Qualche rara parabola satellitare in balcone può segnalare nostalgie di Paesi lontani, ma ben più numerose sono le bandiere della Germania che sventolano anche al di là dei periodi in cui si svolgono tornei internazionali. Un idillio piccolo-borghese che viene meno solo a Mümmelmannsberg, zona periferica del quartiere circondata da una riserva naturale, edificata negli anni Settanta come tipica area suburbana con palazzoni multipiano, per lo più di edilizia popolare ad alta densità abitativa.

Parchi giochi e balconi colorati a “Killstedt”

Nemmeno questo agglomerato urbano vuole arrendersi all’etichetta di zona malfamata: sono tanti i parchi giochi e le zone verdi che si inframezzano alle costruzioni dalle linee architettoniche semplici ed economiche ma dignitose, e spesso recentemente ristrutturate e balconate. E i balconi sono adornati da coloratissime piante fiorite. Di pericolose bande, qui a Billstedt – o “Killstedt”, come l’aveva chiamato una volta in segno dispregiativo il maggior quotidiano locale di Amburgo – in lungo e in largo neanche l’ombra.

Problemi con i giovani, una certa ghettizzazione, reati con aggressioni in questa zona dormitorio economicamente staccata dal resto della città, ce ne sono sicuramente, eppure secondo le statistiche il tasso di criminalità a Billstedt è inferiore a quello medio di Amburgo, e la tendenza è chiaramente positiva. Stesso discorso per Wilhelmsburg, il quartiere con la più alta percentuale di stranieri e una fama poco invidiabile secondo la quale gli abitanti userebbero disfarsi in maniera sommaria di tutto ciò che non vogliono avere, dalle industrie ai rifiuti tossici, passando dalla popolazione più povera.

Nuove scuole, piscina, palestra di arrampicata

Per avviare un’inversione di tendenza e migliorare la qualità di vita e le infrastrutture, dal 2007 al 2013 a Wilhelmsburg si è svolta una mostra internazionale dell’edilizia conclusasi con il Federal Garden Show. Sono stati costruiti scuole e nuovi complessi residenziali, altri sono stati ristrutturati e ampliati ed è stato realizzato un grande parco centrale. Inoltre, in collaborazione con 80 Paesi, la “Kosmopolis” di Wilhelmsburg è stata dotata di una piscina, una palestra di arrampicata e di diverse altre strutture per il tempo libero e la formazione.

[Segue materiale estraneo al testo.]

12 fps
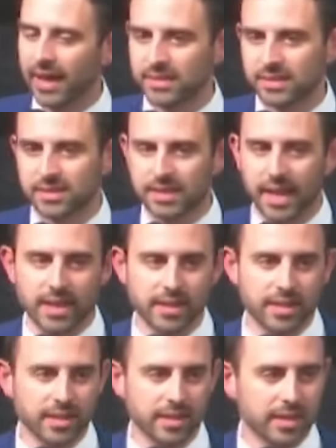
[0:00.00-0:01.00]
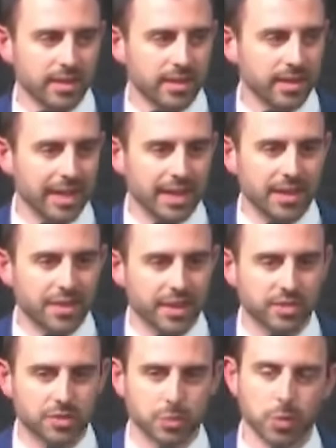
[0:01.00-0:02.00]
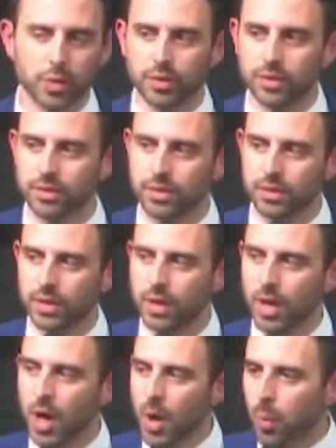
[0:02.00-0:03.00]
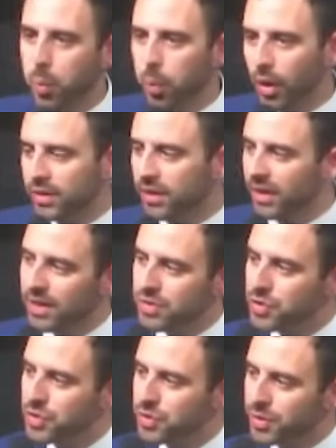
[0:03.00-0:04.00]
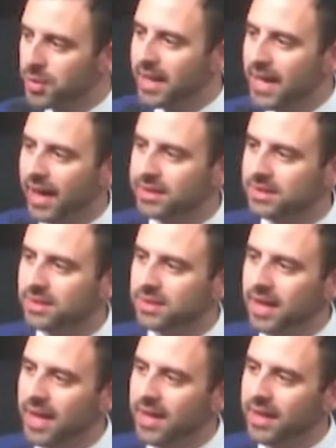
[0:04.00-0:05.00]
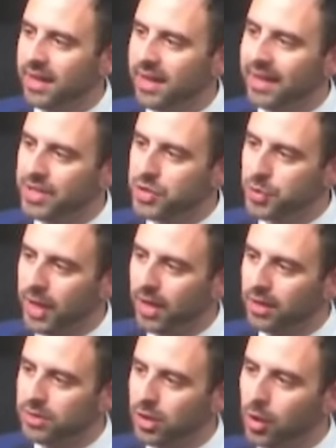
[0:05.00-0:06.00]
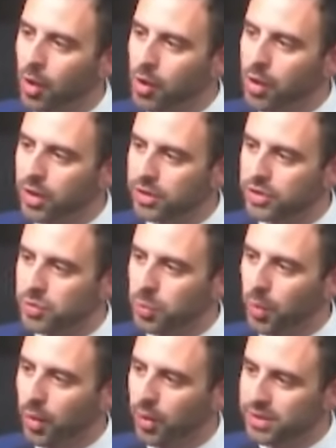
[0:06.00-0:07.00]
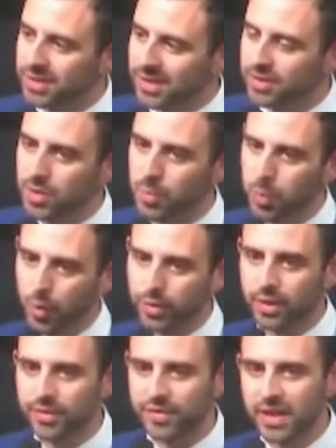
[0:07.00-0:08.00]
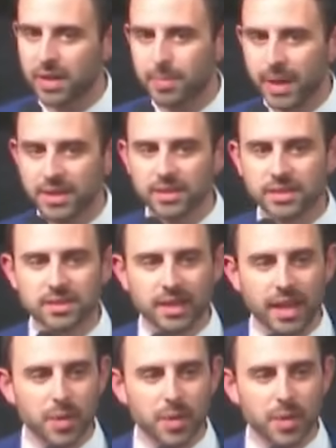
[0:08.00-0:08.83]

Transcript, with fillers: at stake in this war. What is truly at stake in Israel's longest war since the War of Independence,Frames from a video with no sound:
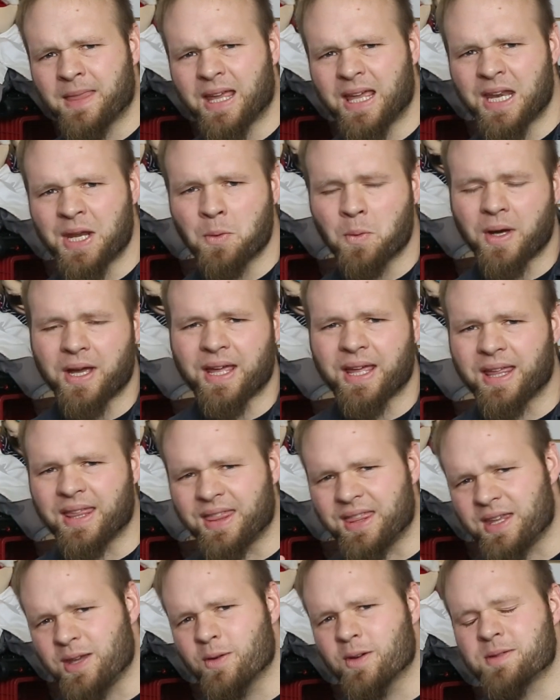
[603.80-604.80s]

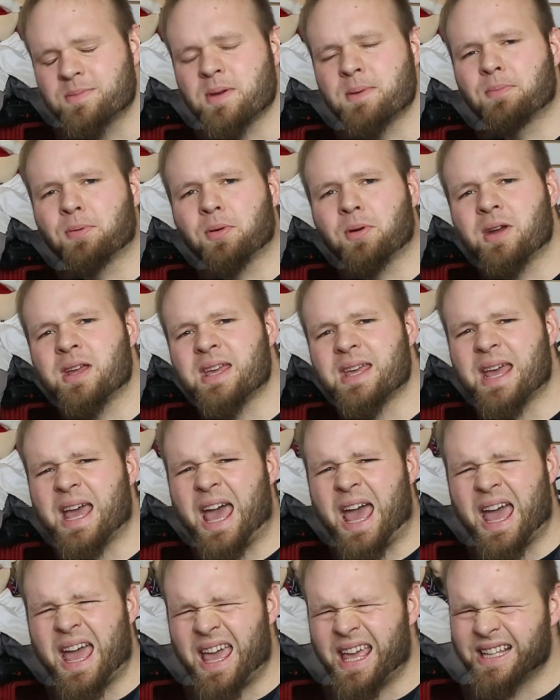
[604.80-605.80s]
Anyway, the USB Pre,
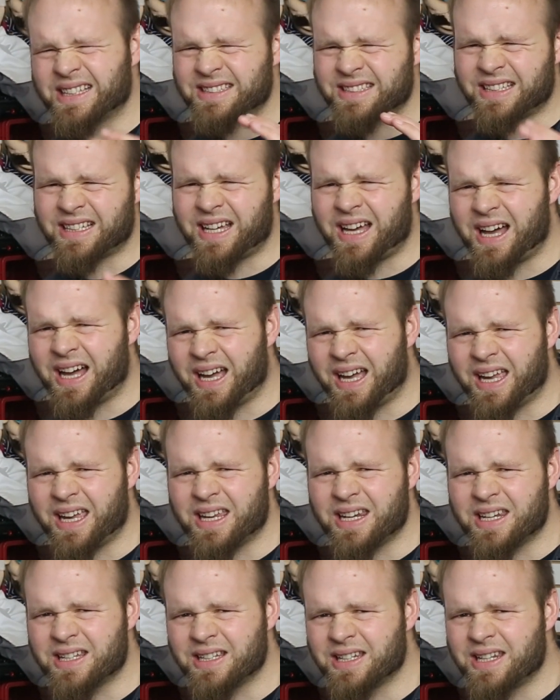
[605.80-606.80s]
it's
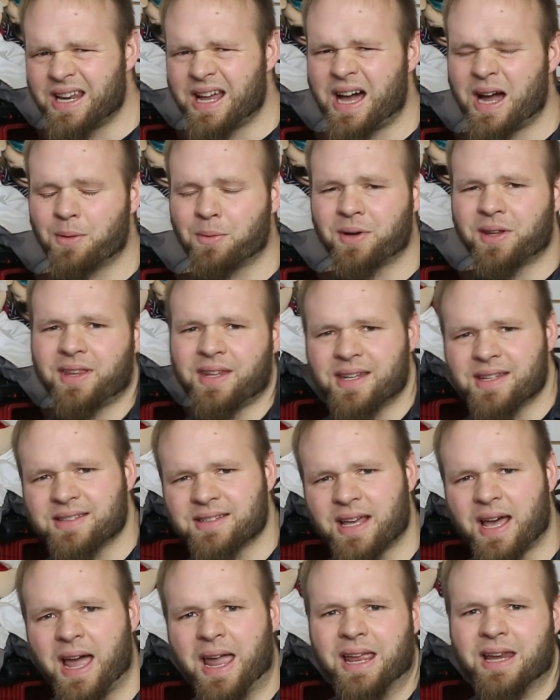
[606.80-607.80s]
kind of not really
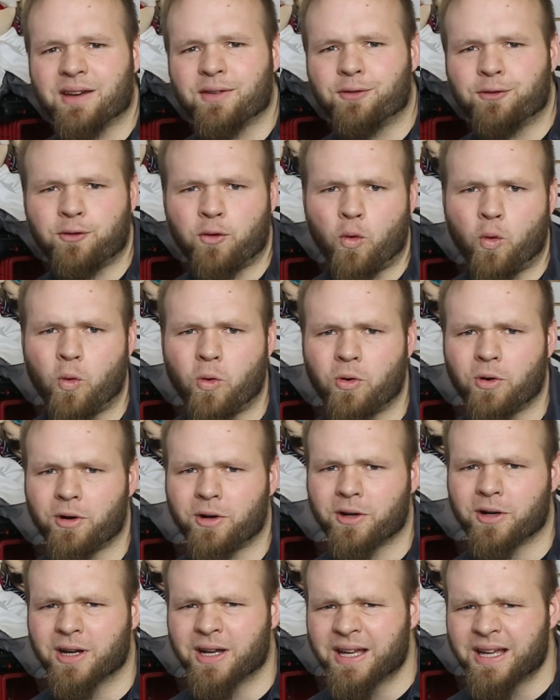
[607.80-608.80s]
designed
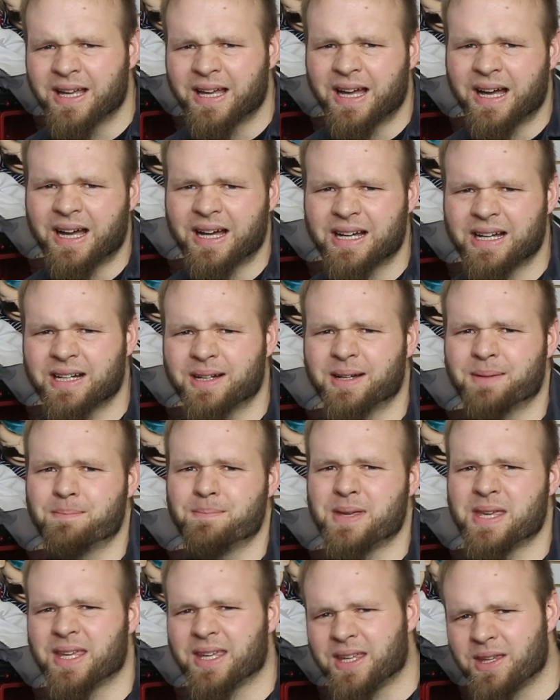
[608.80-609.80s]
for
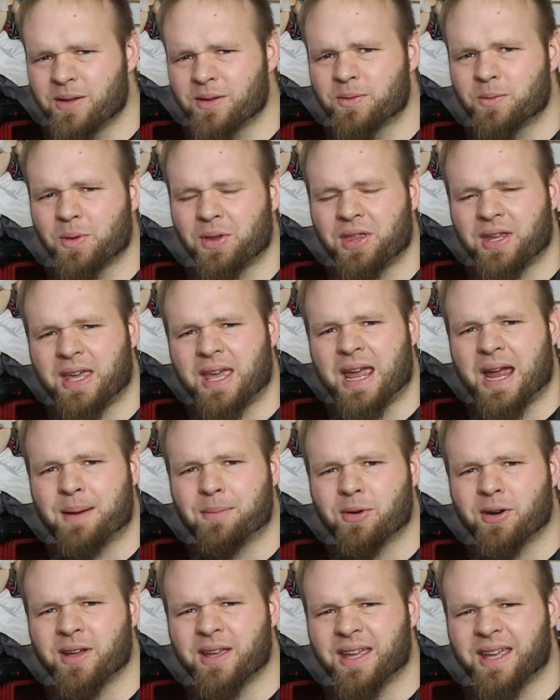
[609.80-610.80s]
being used with the
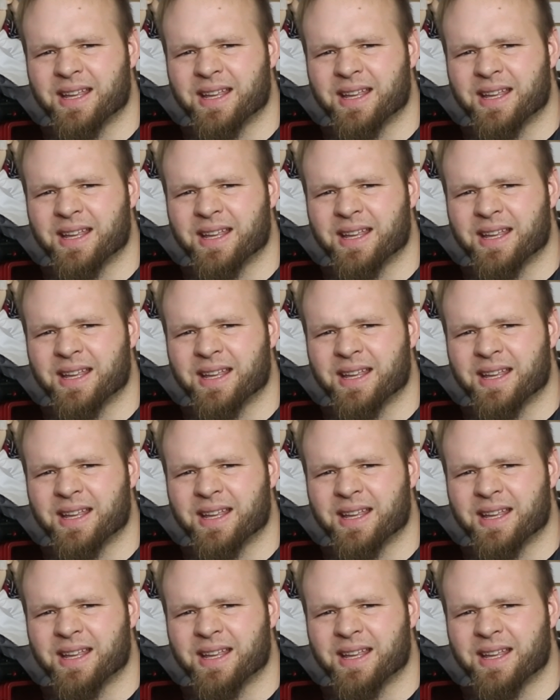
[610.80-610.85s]
camera.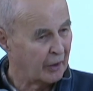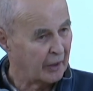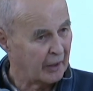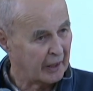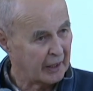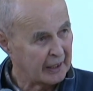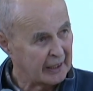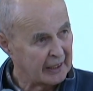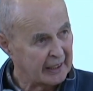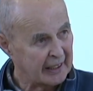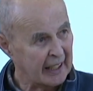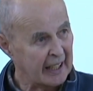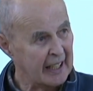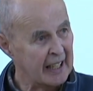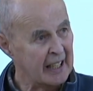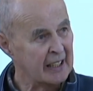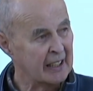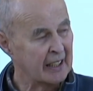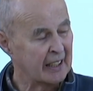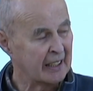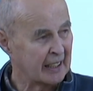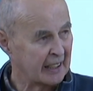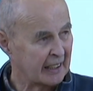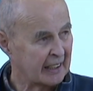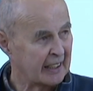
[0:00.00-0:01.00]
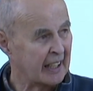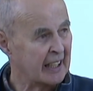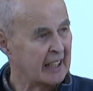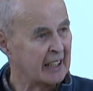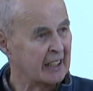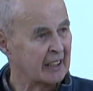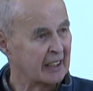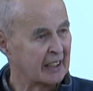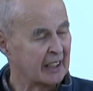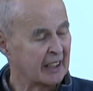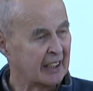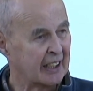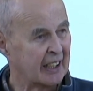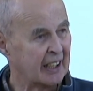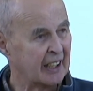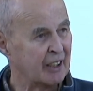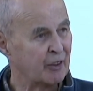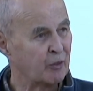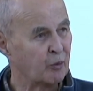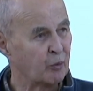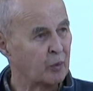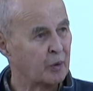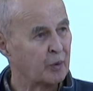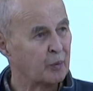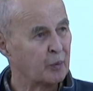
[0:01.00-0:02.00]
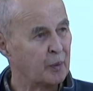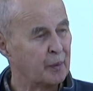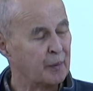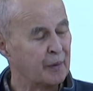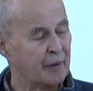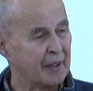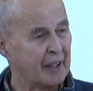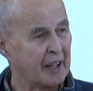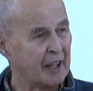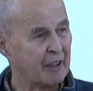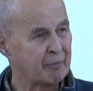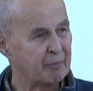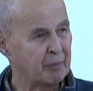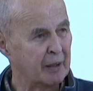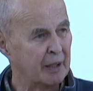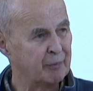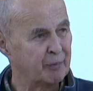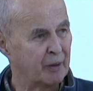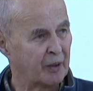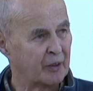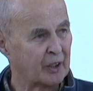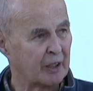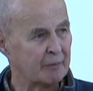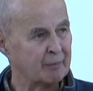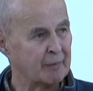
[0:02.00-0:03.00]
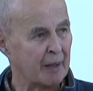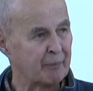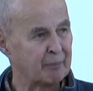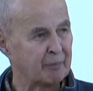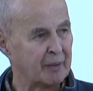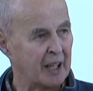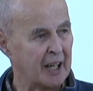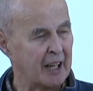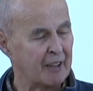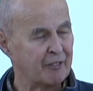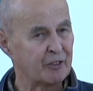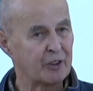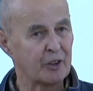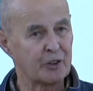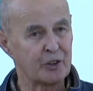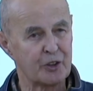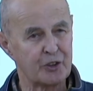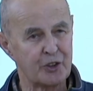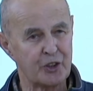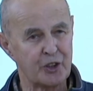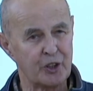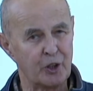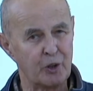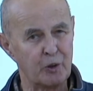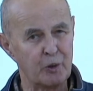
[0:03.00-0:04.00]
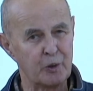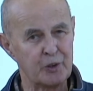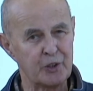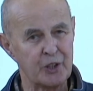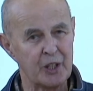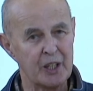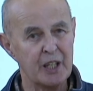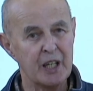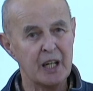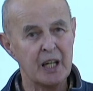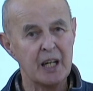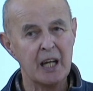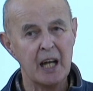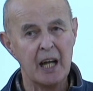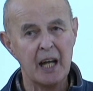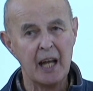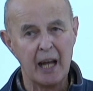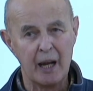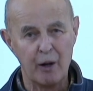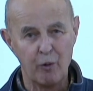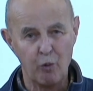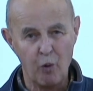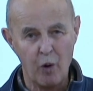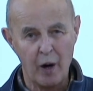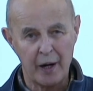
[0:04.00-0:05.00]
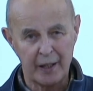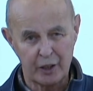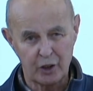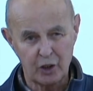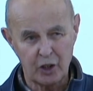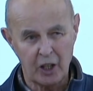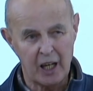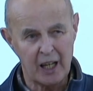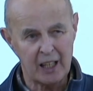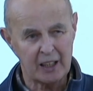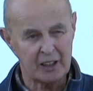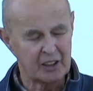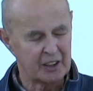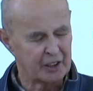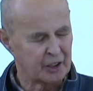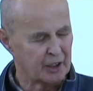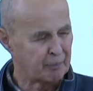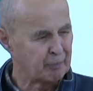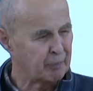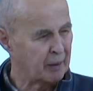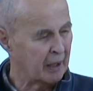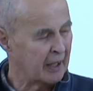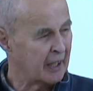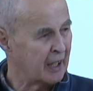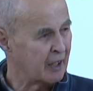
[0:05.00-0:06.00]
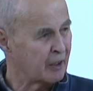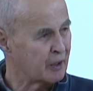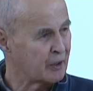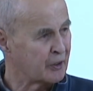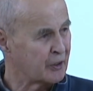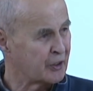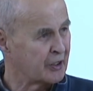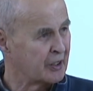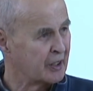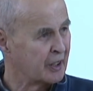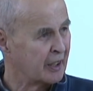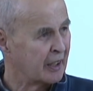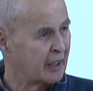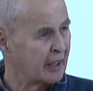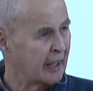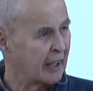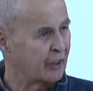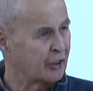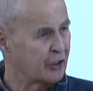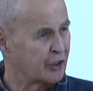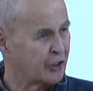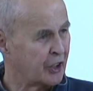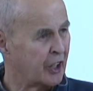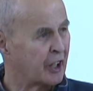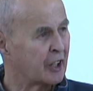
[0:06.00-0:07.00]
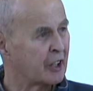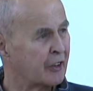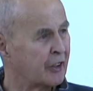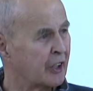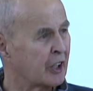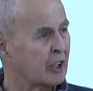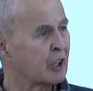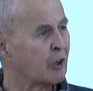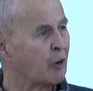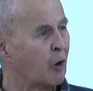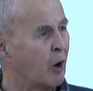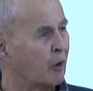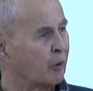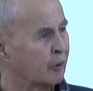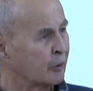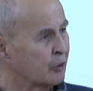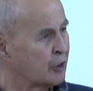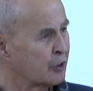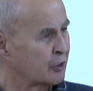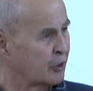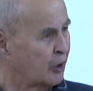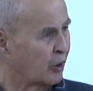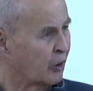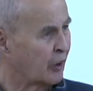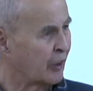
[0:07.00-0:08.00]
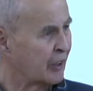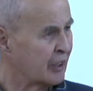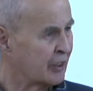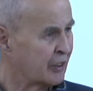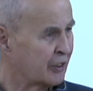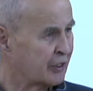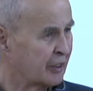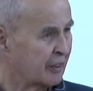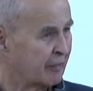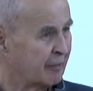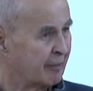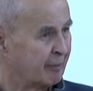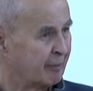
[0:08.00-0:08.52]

Again and again and again, we would have people come up after the shows and want to talk to the players and share their own stories.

Il fatto che per questo sia stato investito un miliardo di euro, di cui un terzo proveniente da fondi pubblici, è certamente un’eccezione, ma che i complessi edilizi ad alta densità di popolazione a basso reddito richiedano un’attenzione particolare è da tempo ormai un imperativo nell’urbanistica, e se l’obiettivo spesso fallisce, è per un problema di mancanza di risorse.

Un quartiere vivace

Il programma federale di incentivi sociali per la città stanzia un budget di 140 milioni di euro l’anno per avviare progetti innovativi in favore dello sviluppo della vivacità dei quartieri e di un rafforzamento della coesione sociale. Da quando è stata introdotta questa misura, nel 1999, sono stati sostenuti oltre 700 progetti modello. I sussidi possono essere destinati a progetti che spaziano dal centro di quartiere agli spazi verdi comuni, ma anche alla qualificazione professionale. Benché gli indicatori statistici che attribuiscono la posizione di fanalino di coda siano spesso difficilmente modificabili, le condizioni ambientali per i residenti possono essere invece completamente ribaltate.